In this article we present a new p-adic generalization of the Eigen-Schuster model where the genomes (sequences) are represented by words written in the alphabet 0,1,,p-1, where p is a prime number, with a time variable length. The time evolution of the concentration of a sequence is controlled by a p-adic evolution equation. The long term behavior of the concentration of a sequence depends on a fitness function f, a mutation measure Q, and an initial concentration distribution. The new model provides essentially two types of asymptotic scenarios for evolution.
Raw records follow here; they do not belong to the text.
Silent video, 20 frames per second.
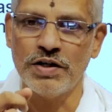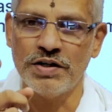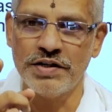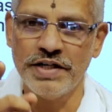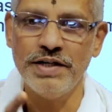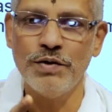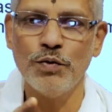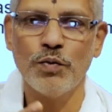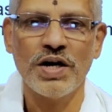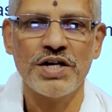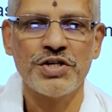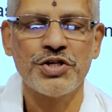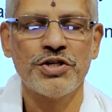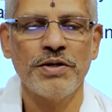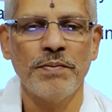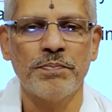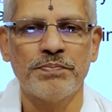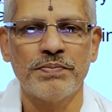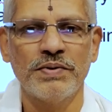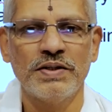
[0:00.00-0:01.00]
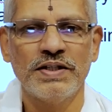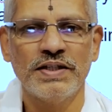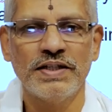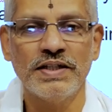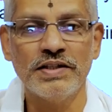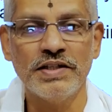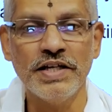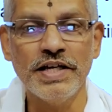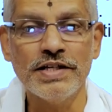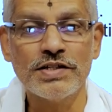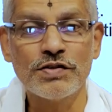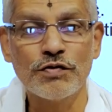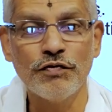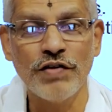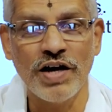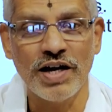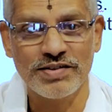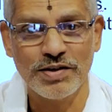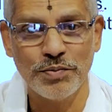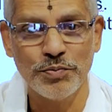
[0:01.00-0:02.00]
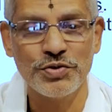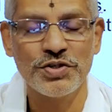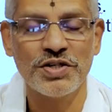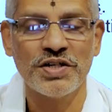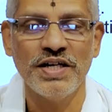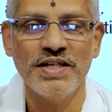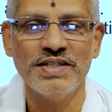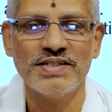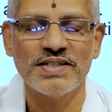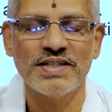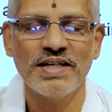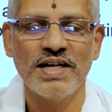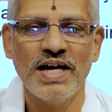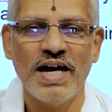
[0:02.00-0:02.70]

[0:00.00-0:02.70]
did worship these Vyasamurtis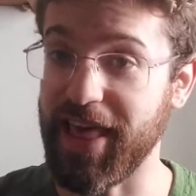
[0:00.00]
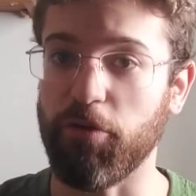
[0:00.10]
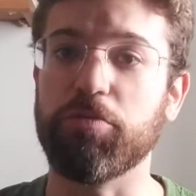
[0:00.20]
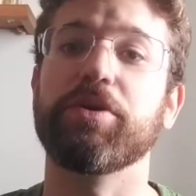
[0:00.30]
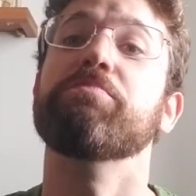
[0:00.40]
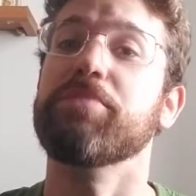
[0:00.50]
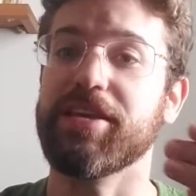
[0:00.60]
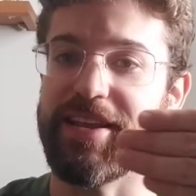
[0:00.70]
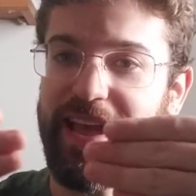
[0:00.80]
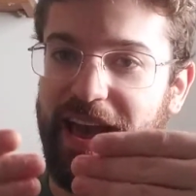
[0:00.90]
that would be
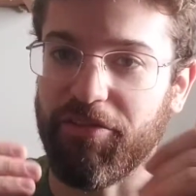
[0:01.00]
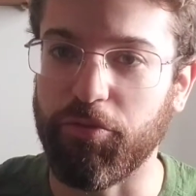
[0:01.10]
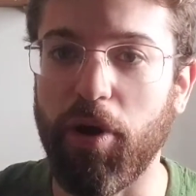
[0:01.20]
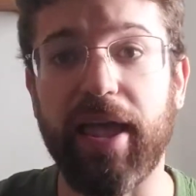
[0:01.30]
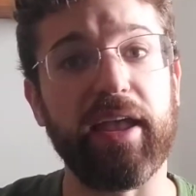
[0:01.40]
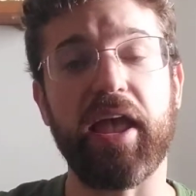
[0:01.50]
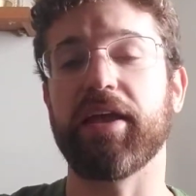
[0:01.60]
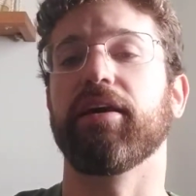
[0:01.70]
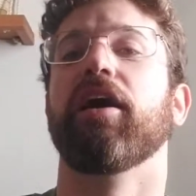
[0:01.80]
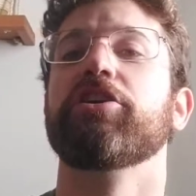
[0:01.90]
meeting halfway,
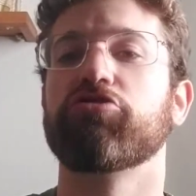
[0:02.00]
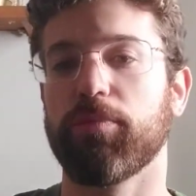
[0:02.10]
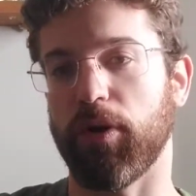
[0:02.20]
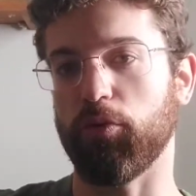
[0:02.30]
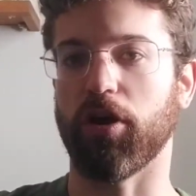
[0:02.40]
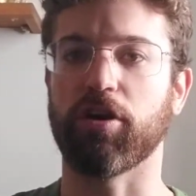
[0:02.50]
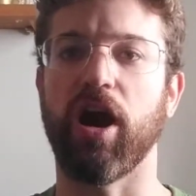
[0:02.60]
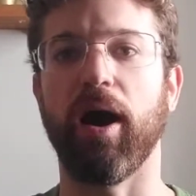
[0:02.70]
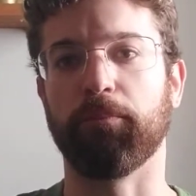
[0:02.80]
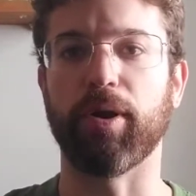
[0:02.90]
800, but we are
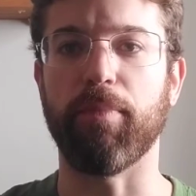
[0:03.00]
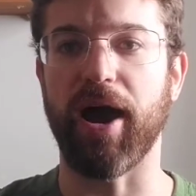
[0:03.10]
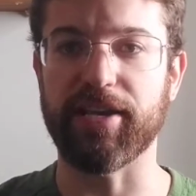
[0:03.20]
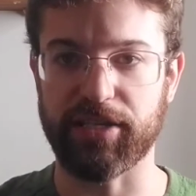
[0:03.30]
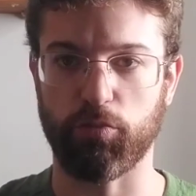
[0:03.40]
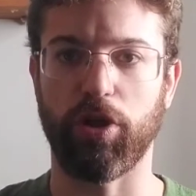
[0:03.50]
compromising.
If the complexity of sequences grows at the right pace, then in the long term the survival is assured. This agrees with the fact that larger genome size improves the replication fidelity. In other case, the sequences cannot copy themselves with sufficiently fidelity, and in the long term they will not survive. Eigen's paradox is one, among the infinitely many, possible scenarios of the evolution in the long term. The mathematical formulation of this fact requires solving the Cauchy problem for the p-adic Eigen-Schuster model in a rigorous mathematical way. This requires imposing restrictions on the fitness function and on the mutation measure, among other conditions. The study of the mentioned initial value problem requires techniques of p-adic wavelets and heat kernels developed in the last 35 years.